One of the judges took a keen interest in my project. She asked me about the 4 Cs and I told her about each one in as much detail as possible, obviously trying to wow her into giving me an A. I told her that the better a diamond is cut, the more brilliance it had. The color of the diamond or better yet, lack of color in a diamond, helped with the brightness of the gem. The clarity grade is dependent on the size, location and the number of inclusions found in the diamond. A diamond is deemed to have a good clarity grade if the inclusions in the diamond could not be seen with the naked eye. And, the weight of the diamond was measured in carats, a word derived from the Carob bean. Carob beans are very consistent in weight and because of that they were originally used as the counter weights on diamond scales.

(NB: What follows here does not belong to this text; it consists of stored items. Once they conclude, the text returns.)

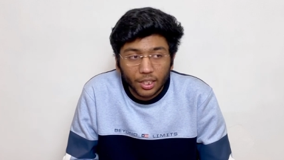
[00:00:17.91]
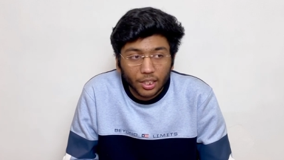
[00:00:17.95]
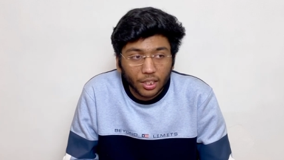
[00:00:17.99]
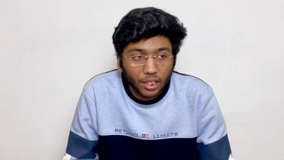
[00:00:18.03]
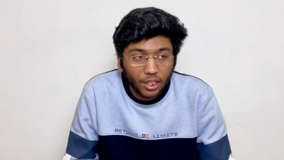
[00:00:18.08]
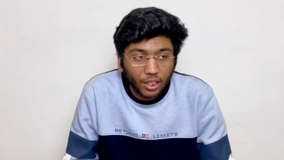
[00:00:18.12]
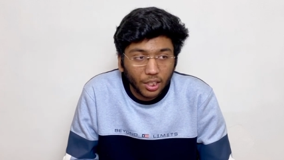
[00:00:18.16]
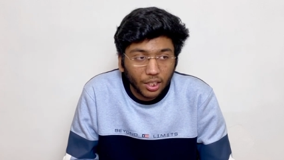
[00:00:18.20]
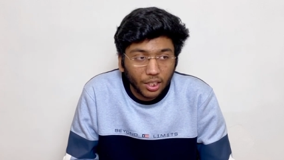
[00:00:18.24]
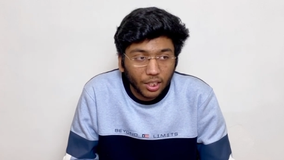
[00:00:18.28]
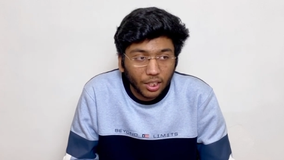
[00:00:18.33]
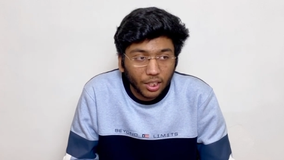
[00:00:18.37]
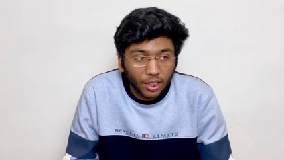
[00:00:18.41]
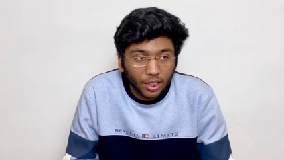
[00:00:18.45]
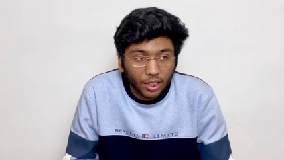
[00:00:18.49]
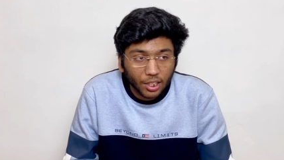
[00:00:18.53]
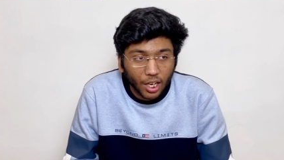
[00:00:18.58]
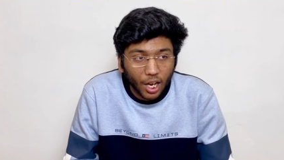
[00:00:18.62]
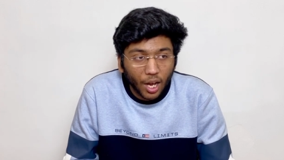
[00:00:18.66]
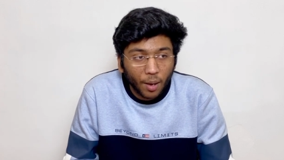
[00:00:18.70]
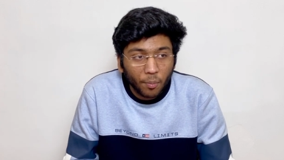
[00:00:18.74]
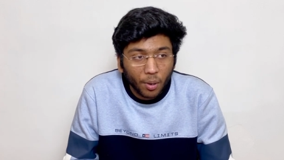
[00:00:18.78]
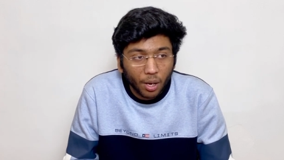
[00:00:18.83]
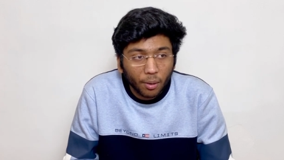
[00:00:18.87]
कि
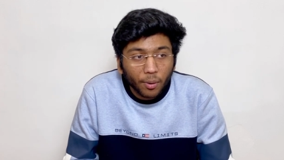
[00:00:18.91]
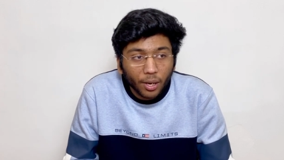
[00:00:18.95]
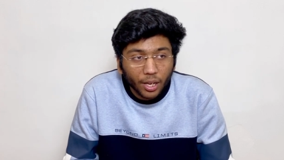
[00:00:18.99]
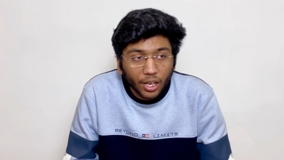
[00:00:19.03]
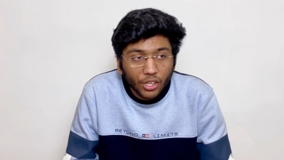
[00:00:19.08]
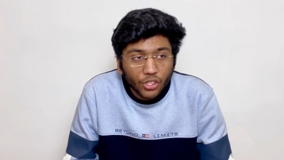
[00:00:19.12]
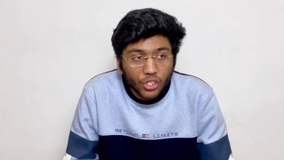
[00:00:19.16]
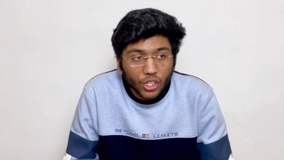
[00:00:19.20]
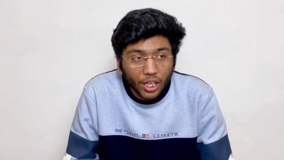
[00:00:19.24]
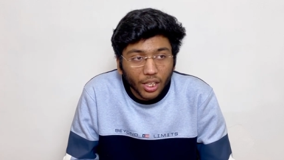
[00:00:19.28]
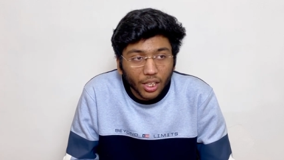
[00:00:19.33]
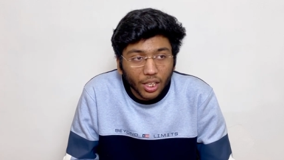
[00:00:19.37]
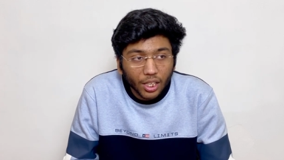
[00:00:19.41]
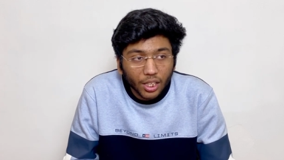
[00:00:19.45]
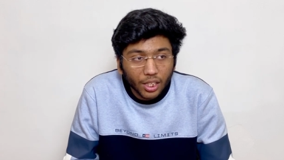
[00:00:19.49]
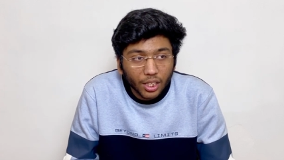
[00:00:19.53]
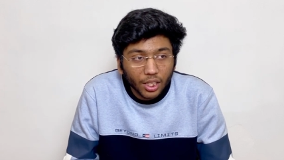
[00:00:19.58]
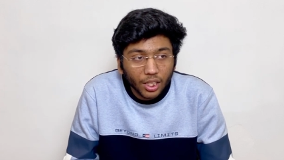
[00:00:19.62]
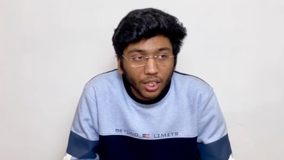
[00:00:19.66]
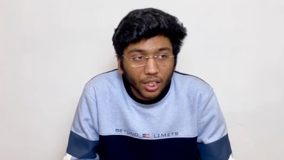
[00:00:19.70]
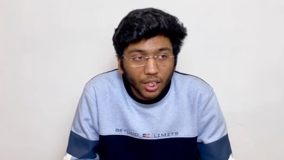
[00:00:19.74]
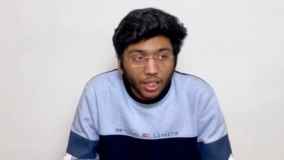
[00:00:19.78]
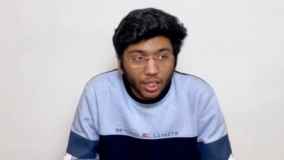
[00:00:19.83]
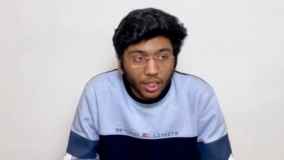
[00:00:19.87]
अब हमारे चैनल
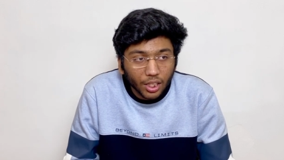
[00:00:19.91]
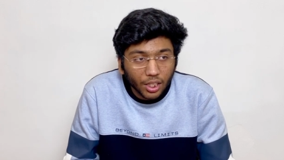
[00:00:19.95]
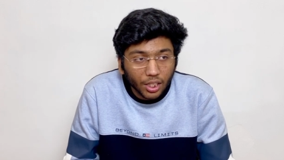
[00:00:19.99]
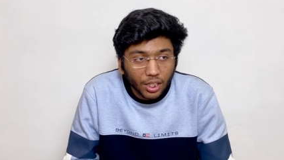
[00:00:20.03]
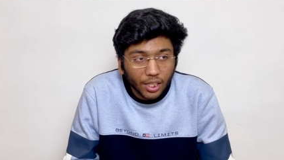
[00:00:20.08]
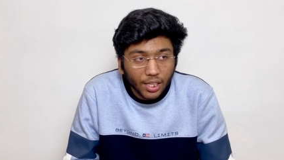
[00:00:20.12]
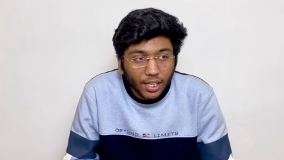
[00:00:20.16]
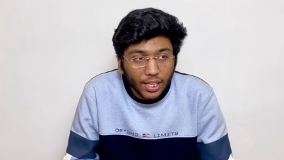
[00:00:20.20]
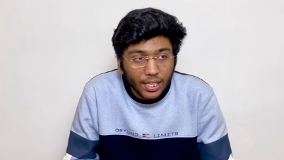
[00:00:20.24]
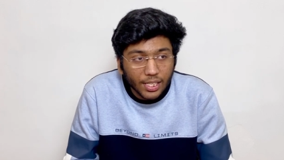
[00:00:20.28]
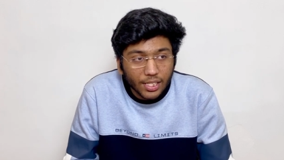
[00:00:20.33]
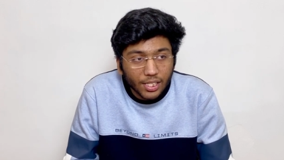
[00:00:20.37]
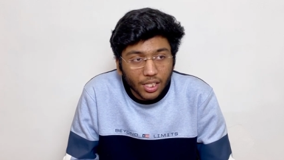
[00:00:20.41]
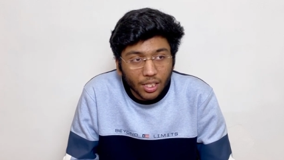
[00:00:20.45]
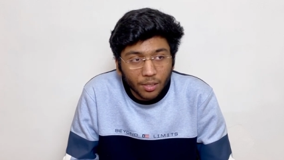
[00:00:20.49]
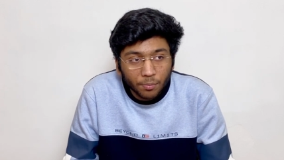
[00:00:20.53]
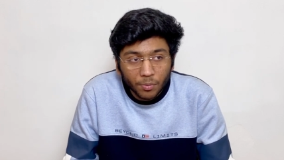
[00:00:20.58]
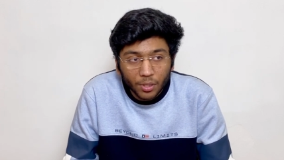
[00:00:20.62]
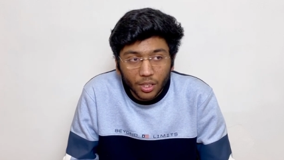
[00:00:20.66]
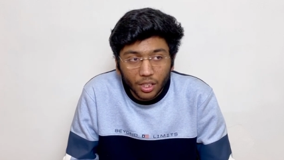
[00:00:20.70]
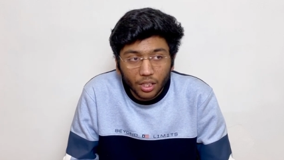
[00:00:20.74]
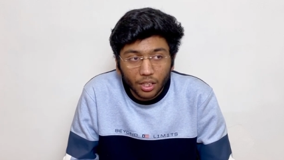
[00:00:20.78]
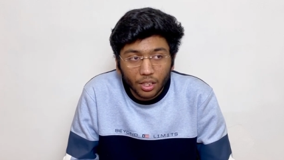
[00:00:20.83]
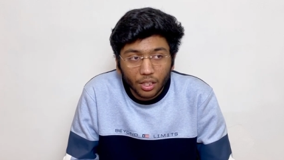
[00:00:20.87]
की किसी
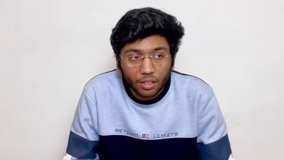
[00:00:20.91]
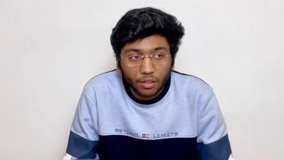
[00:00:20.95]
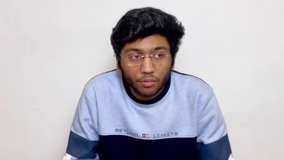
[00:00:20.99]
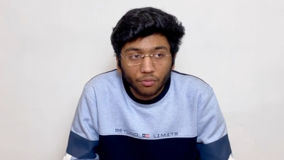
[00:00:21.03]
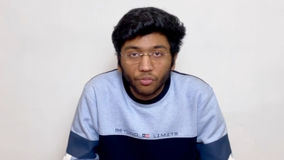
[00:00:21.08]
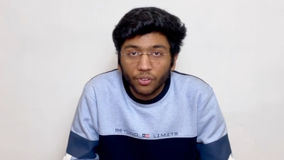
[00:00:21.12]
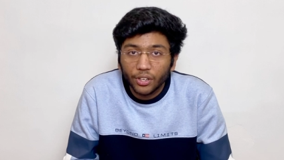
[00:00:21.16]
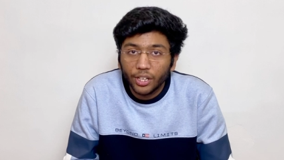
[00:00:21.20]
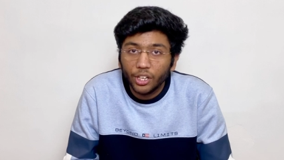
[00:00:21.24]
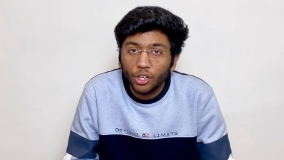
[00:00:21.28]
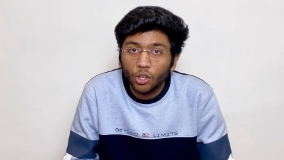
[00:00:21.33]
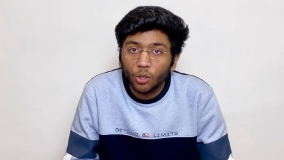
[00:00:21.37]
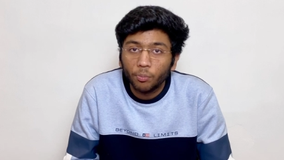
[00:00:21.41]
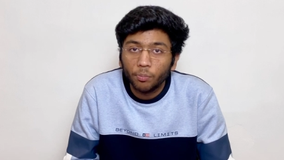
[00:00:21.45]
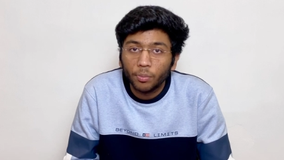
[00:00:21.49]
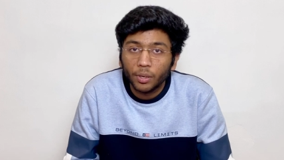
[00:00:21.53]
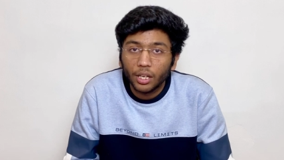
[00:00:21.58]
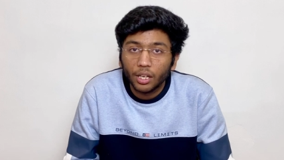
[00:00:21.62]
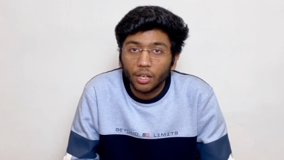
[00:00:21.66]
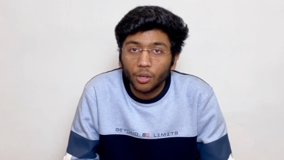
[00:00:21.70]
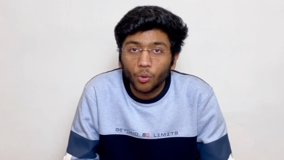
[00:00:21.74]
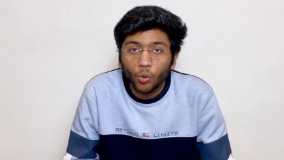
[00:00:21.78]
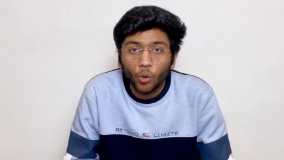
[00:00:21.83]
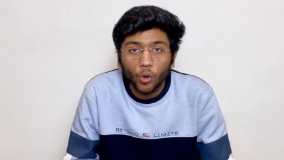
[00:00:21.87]
भी वीडियो
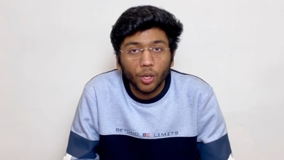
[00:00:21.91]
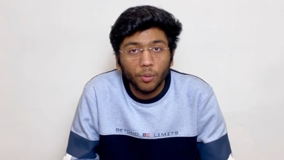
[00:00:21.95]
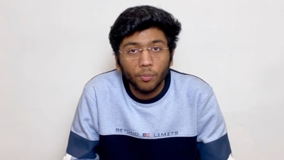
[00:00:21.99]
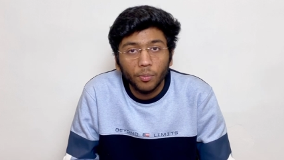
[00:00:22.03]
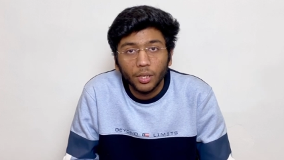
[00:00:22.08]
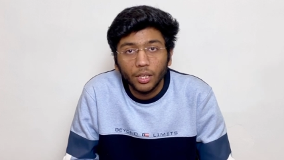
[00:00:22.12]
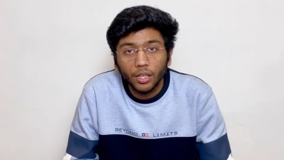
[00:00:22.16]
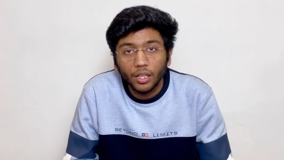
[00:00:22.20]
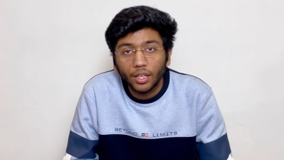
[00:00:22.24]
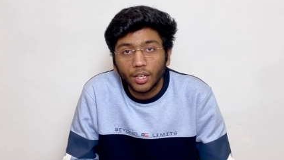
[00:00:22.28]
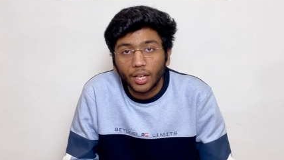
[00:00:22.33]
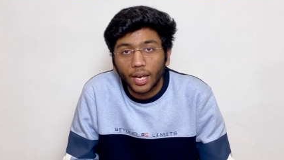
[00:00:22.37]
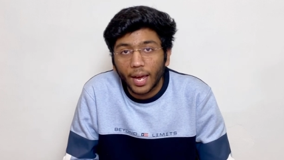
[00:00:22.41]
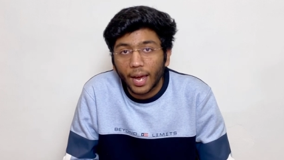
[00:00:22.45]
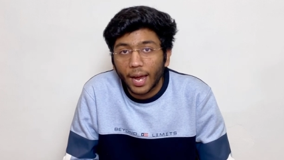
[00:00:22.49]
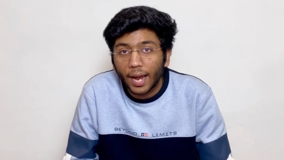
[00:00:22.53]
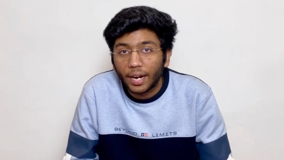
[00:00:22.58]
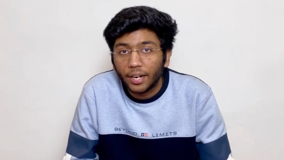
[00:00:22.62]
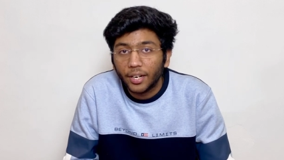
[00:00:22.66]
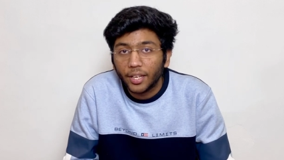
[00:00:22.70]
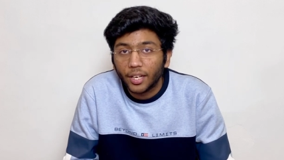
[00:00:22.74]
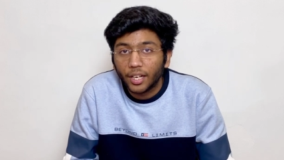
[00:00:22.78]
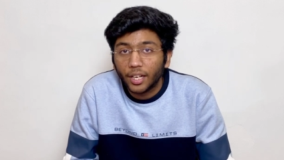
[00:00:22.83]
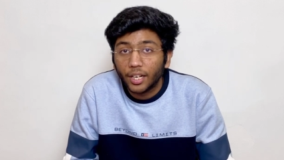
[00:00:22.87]
पे कोई भी
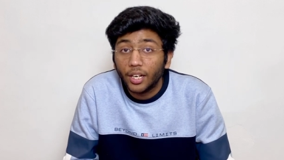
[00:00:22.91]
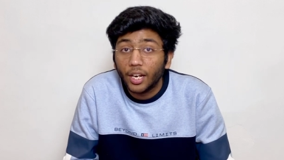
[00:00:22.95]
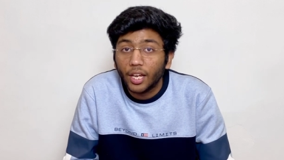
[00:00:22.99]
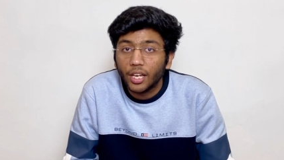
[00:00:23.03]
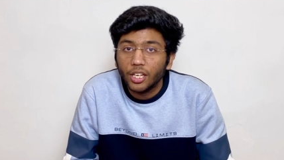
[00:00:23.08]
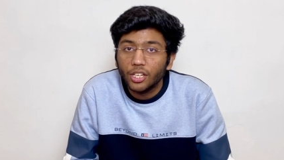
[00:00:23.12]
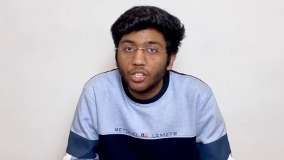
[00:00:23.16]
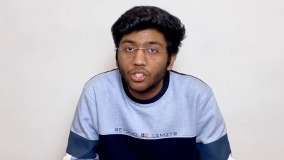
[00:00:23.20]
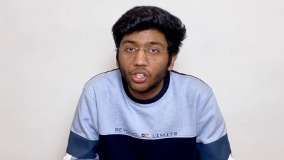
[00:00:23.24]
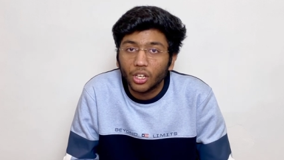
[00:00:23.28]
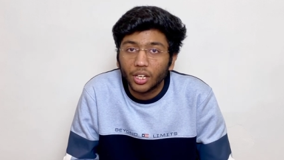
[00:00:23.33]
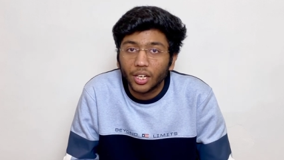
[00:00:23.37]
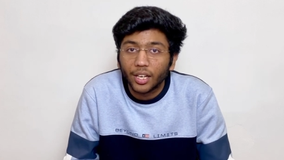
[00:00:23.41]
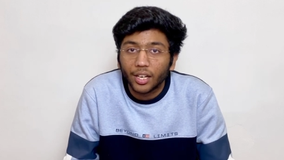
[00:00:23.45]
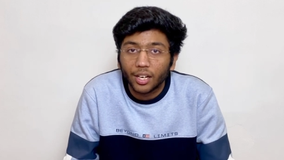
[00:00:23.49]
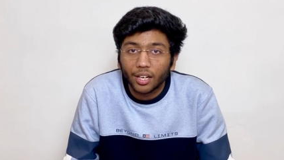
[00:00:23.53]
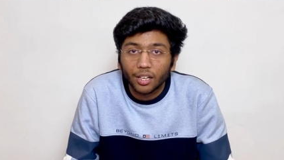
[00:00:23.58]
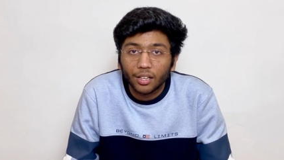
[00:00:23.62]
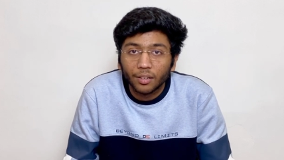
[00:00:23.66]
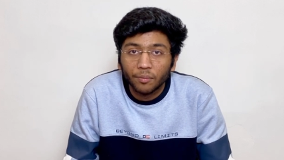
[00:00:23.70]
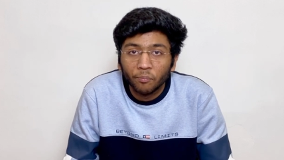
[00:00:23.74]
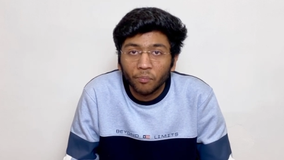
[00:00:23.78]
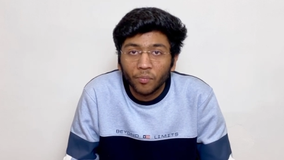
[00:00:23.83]
ऐड नहीं चलेगा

At this point I thought I was the foremost expert on diamonds in the entire county, maybe even the state! An A was definitely in my future. I was already picturing myself standing on the podium with my first place blue ribbon in one hand and my microscope in the other, raised over my head with fireworks going off behind me.
Then she asked: What is the refractive index of a diamond? I said: Refractive index? She said: Yes, its the measurement that tells you how light bends as it goes through a gemstone facet. Every gemstone has its own refractive index. What is a diamonds? I said: Is this a trick question? She said: No
Then she asked: What's a diamond's specific gravity? I said: huh? She said: You know, it's the ratio of a diamond's density compared to the density of a standard, usually water. Every gemstone has one. I said: Oh, yeah, the gravity, yeah….umm…I dont know.
Then she said: "Don't quit your day job"
Before I could tell her that this IS my day job, she was gone. Four years later, I earned my certificate in diamond identification and grading from the Gemological Institute of America. I really wanted to track down that judge and tell her; See? This is what happens when you dont quit your day job. Oh, and I still got an A.